- Stored data entries -

----

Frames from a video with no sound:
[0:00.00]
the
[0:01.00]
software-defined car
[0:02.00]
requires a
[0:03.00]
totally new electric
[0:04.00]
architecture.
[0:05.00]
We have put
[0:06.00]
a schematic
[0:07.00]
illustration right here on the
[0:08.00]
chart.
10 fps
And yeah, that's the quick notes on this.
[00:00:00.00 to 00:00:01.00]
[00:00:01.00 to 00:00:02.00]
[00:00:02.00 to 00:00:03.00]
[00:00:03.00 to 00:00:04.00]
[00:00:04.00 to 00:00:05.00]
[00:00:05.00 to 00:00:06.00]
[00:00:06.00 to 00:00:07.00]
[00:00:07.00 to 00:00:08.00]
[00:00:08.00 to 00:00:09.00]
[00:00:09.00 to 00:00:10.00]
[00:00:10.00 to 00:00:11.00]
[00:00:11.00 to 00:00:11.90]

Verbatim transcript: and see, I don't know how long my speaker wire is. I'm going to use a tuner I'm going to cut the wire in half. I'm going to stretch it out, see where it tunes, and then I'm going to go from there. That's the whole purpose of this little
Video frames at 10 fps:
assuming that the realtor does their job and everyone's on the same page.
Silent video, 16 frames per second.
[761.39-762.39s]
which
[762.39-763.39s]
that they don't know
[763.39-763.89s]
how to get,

----

Set down the records again, exactly.

Frames from a video with no sound:
[0:00.00]
the
[0:01.00]
software-defined car
[0:02.00]
requires a
[0:03.00]
totally new electric
[0:04.00]
architecture.
[0:05.00]
We have put
[0:06.00]
a schematic
[0:07.00]
illustration right here on the
[0:08.00]
chart.
10 fps
And yeah, that's the quick notes on this.
[00:00:00.00 to 00:00:01.00]
[00:00:01.00 to 00:00:02.00]
[00:00:02.00 to 00:00:03.00]
[00:00:03.00 to 00:00:04.00]
[00:00:04.00 to 00:00:05.00]
[00:00:05.00 to 00:00:06.00]
[00:00:06.00 to 00:00:07.00]
[00:00:07.00 to 00:00:08.00]
[00:00:08.00 to 00:00:09.00]
[00:00:09.00 to 00:00:10.00]
[00:00:10.00 to 00:00:11.00]
[00:00:11.00 to 00:00:11.90]

Verbatim transcript: and see, I don't know how long my speaker wire is. I'm going to use a tuner I'm going to cut the wire in half. I'm going to stretch it out, see where it tunes, and then I'm going to go from there. That's the whole purpose of this little
Video frames at 10 fps:
assuming that the realtor does their job and everyone's on the same page.
Silent video, 16 frames per second.
[761.39-762.39s]
which
[762.39-763.39s]
that they don't know
[763.39-763.89s]
how to get,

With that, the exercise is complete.